[EXERCISE DATA — start]

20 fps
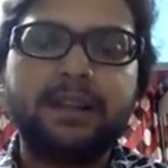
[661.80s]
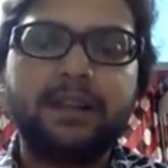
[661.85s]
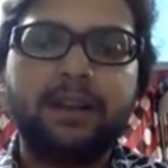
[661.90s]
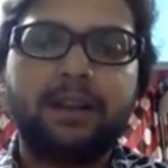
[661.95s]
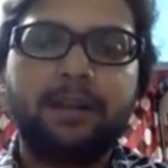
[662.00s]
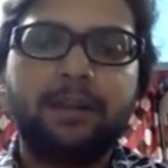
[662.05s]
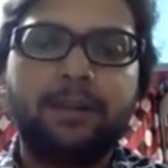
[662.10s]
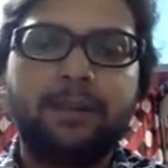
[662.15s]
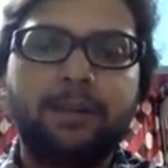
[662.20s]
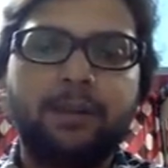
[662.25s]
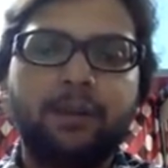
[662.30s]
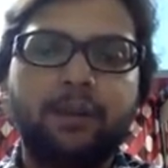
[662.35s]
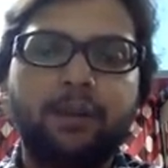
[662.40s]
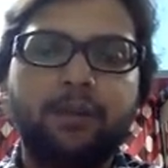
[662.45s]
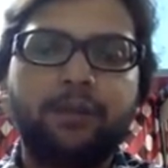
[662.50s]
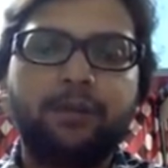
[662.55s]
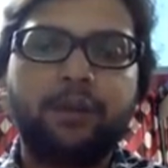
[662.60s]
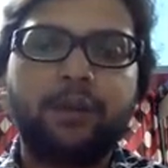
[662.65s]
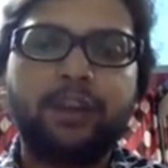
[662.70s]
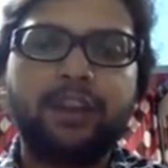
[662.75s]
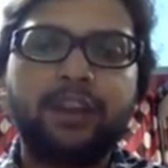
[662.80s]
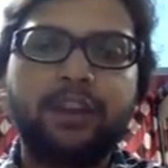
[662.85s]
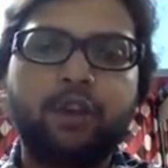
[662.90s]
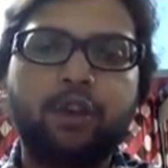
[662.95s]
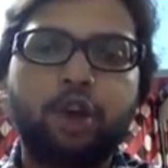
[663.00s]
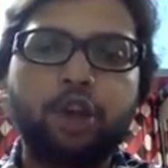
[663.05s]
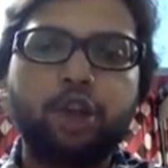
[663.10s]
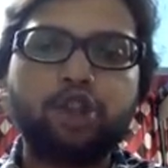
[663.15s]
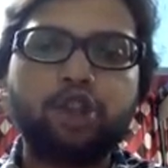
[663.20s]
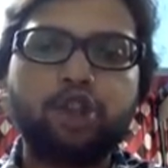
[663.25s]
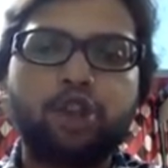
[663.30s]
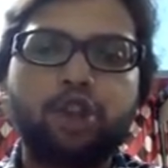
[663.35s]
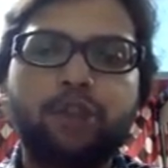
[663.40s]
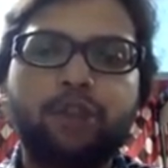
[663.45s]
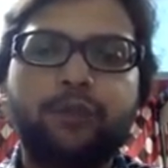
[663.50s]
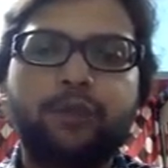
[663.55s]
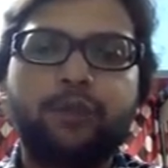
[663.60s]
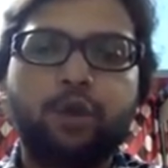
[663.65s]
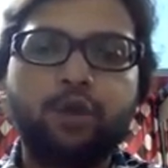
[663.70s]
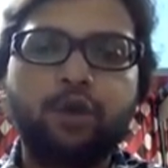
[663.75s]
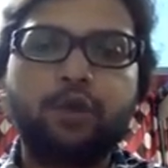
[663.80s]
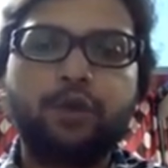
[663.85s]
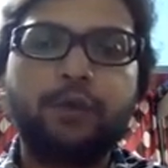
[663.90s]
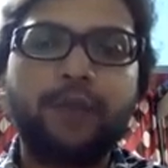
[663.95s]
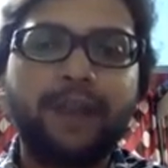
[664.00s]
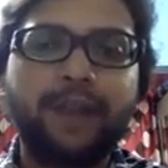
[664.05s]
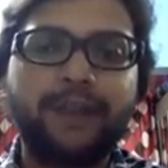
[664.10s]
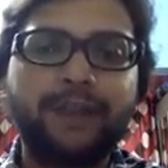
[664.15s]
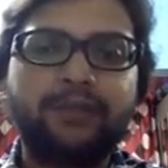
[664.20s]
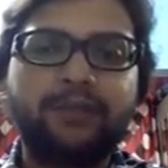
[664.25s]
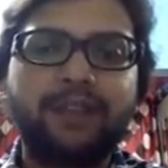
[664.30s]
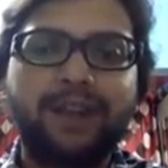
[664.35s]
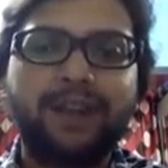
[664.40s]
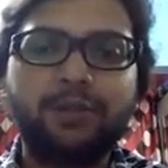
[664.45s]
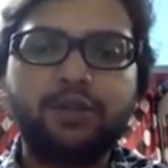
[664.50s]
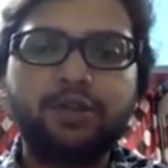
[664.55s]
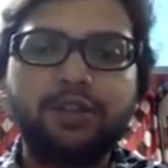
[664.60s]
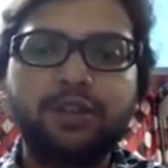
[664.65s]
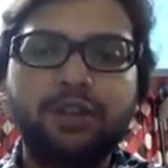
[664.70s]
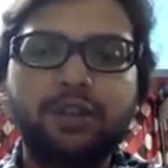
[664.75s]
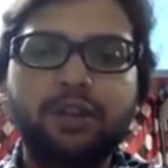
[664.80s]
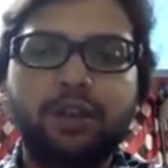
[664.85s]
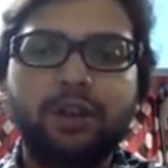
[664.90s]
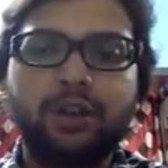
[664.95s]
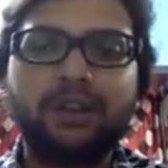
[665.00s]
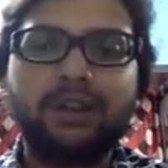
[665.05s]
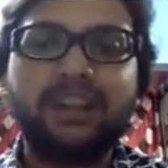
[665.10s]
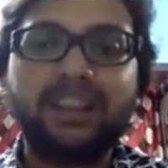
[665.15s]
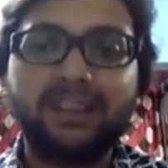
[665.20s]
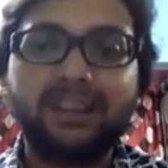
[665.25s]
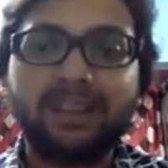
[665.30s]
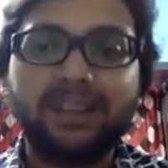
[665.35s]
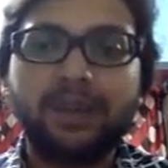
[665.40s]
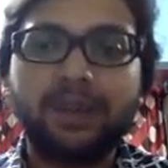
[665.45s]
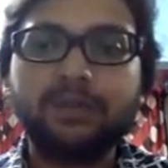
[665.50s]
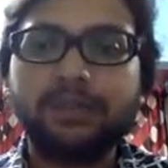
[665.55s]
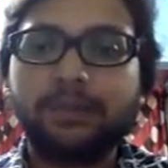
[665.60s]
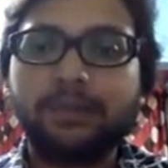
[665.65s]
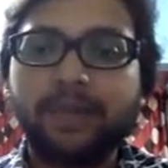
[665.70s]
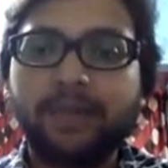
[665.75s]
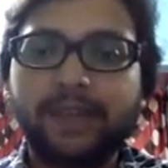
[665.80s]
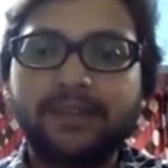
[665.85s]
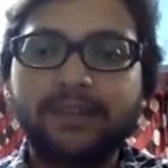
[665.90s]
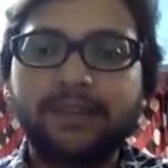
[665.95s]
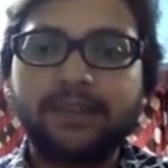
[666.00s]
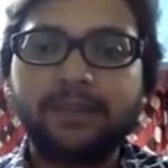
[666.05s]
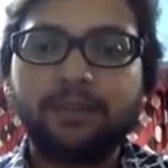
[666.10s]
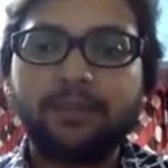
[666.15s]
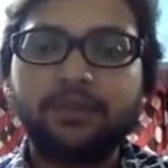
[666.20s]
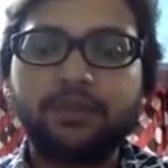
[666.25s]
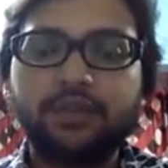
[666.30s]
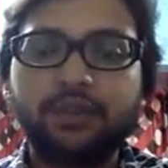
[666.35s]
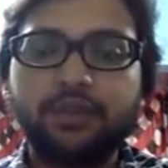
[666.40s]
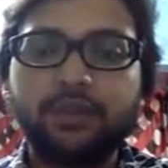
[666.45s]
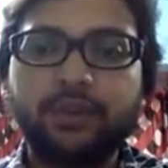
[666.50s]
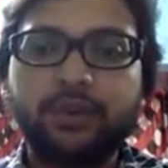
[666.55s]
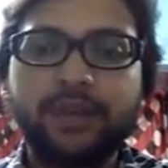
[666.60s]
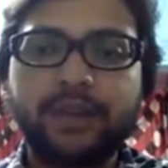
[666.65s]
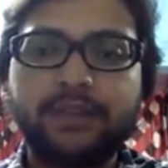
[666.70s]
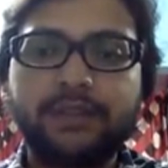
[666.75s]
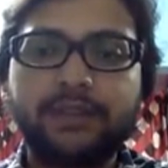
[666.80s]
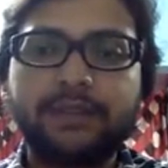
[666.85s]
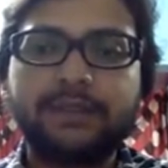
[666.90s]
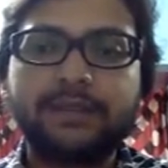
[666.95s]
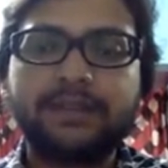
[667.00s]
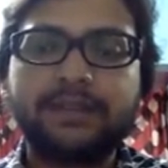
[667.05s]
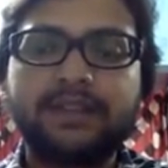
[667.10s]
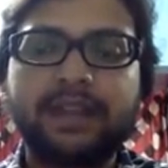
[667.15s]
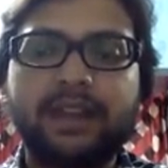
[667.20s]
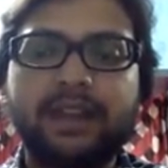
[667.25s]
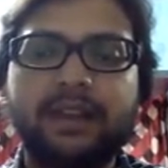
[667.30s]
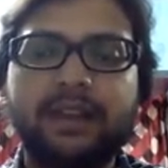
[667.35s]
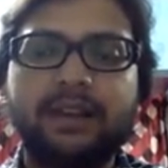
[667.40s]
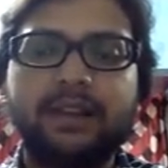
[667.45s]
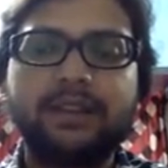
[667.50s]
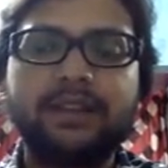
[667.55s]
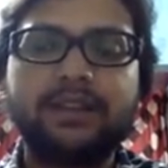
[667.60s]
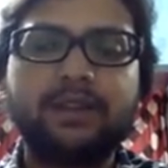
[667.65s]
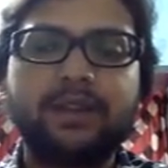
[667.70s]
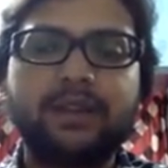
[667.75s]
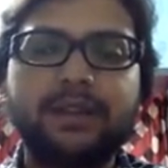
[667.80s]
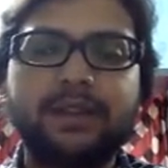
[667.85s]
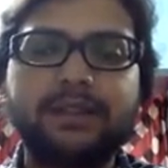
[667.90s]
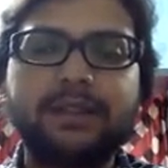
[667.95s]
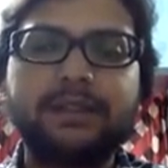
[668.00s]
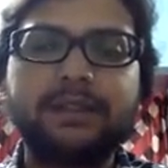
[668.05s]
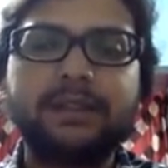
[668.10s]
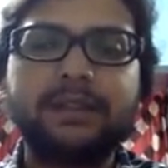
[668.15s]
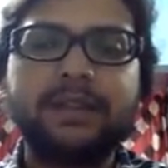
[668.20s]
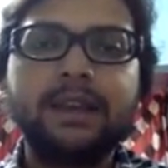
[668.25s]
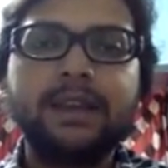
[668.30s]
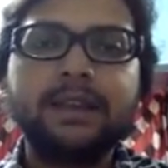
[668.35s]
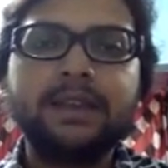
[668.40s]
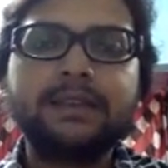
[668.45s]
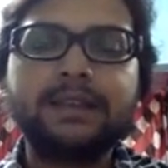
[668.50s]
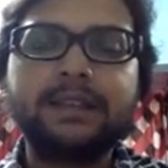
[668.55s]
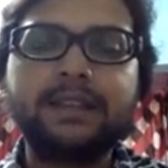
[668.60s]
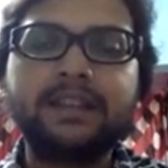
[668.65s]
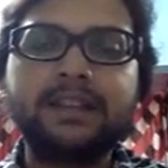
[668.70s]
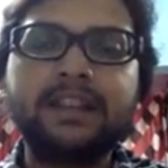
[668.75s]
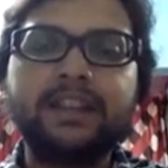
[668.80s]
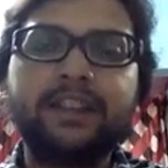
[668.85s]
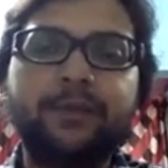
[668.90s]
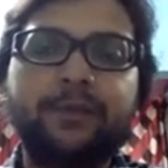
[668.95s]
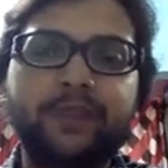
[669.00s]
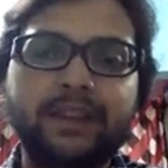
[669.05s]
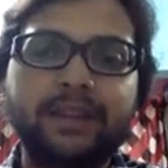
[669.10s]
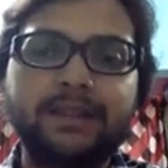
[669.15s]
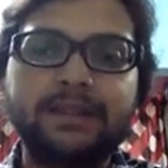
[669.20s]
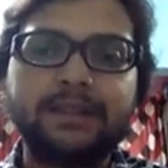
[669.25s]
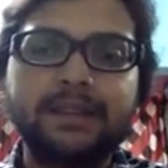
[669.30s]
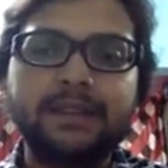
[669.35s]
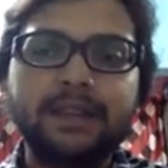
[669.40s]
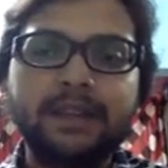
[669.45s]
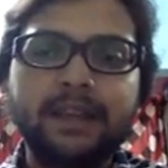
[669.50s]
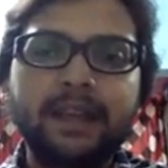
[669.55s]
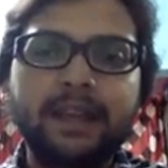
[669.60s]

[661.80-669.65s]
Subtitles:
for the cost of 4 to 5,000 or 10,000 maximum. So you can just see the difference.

[EXERCISE DATA — finish]

Output each of the lines above exactly, apart from the images.

» EXERCISE SOLUTION
20 fps
[661.80s]
[661.85s]
[661.90s]
[661.95s]
[662.00s]
[662.05s]
[662.10s]
[662.15s]
[662.20s]
[662.25s]
[662.30s]
[662.35s]
[662.40s]
[662.45s]
[662.50s]
[662.55s]
[662.60s]
[662.65s]
[662.70s]
[662.75s]
[662.80s]
[662.85s]
[662.90s]
[662.95s]
[663.00s]
[663.05s]
[663.10s]
[663.15s]
[663.20s]
[663.25s]
[663.30s]
[663.35s]
[663.40s]
[663.45s]
[663.50s]
[663.55s]
[663.60s]
[663.65s]
[663.70s]
[663.75s]
[663.80s]
[663.85s]
[663.90s]
[663.95s]
[664.00s]
[664.05s]
[664.10s]
[664.15s]
[664.20s]
[664.25s]
[664.30s]
[664.35s]
[664.40s]
[664.45s]
[664.50s]
[664.55s]
[664.60s]
[664.65s]
[664.70s]
[664.75s]
[664.80s]
[664.85s]
[664.90s]
[664.95s]
[665.00s]
[665.05s]
[665.10s]
[665.15s]
[665.20s]
[665.25s]
[665.30s]
[665.35s]
[665.40s]
[665.45s]
[665.50s]
[665.55s]
[665.60s]
[665.65s]
[665.70s]
[665.75s]
[665.80s]
[665.85s]
[665.90s]
[665.95s]
[666.00s]
[666.05s]
[666.10s]
[666.15s]
[666.20s]
[666.25s]
[666.30s]
[666.35s]
[666.40s]
[666.45s]
[666.50s]
[666.55s]
[666.60s]
[666.65s]
[666.70s]
[666.75s]
[666.80s]
[666.85s]
[666.90s]
[666.95s]
[667.00s]
[667.05s]
[667.10s]
[667.15s]
[667.20s]
[667.25s]
[667.30s]
[667.35s]
[667.40s]
[667.45s]
[667.50s]
[667.55s]
[667.60s]
[667.65s]
[667.70s]
[667.75s]
[667.80s]
[667.85s]
[667.90s]
[667.95s]
[668.00s]
[668.05s]
[668.10s]
[668.15s]
[668.20s]
[668.25s]
[668.30s]
[668.35s]
[668.40s]
[668.45s]
[668.50s]
[668.55s]
[668.60s]
[668.65s]
[668.70s]
[668.75s]
[668.80s]
[668.85s]
[668.90s]
[668.95s]
[669.00s]
[669.05s]
[669.10s]
[669.15s]
[669.20s]
[669.25s]
[669.30s]
[669.35s]
[669.40s]
[669.45s]
[669.50s]
[669.55s]
[669.60s]

[661.80-669.65s]
Subtitles:
for the cost of 4 to 5,000 or 10,000 maximum. So you can just see the difference.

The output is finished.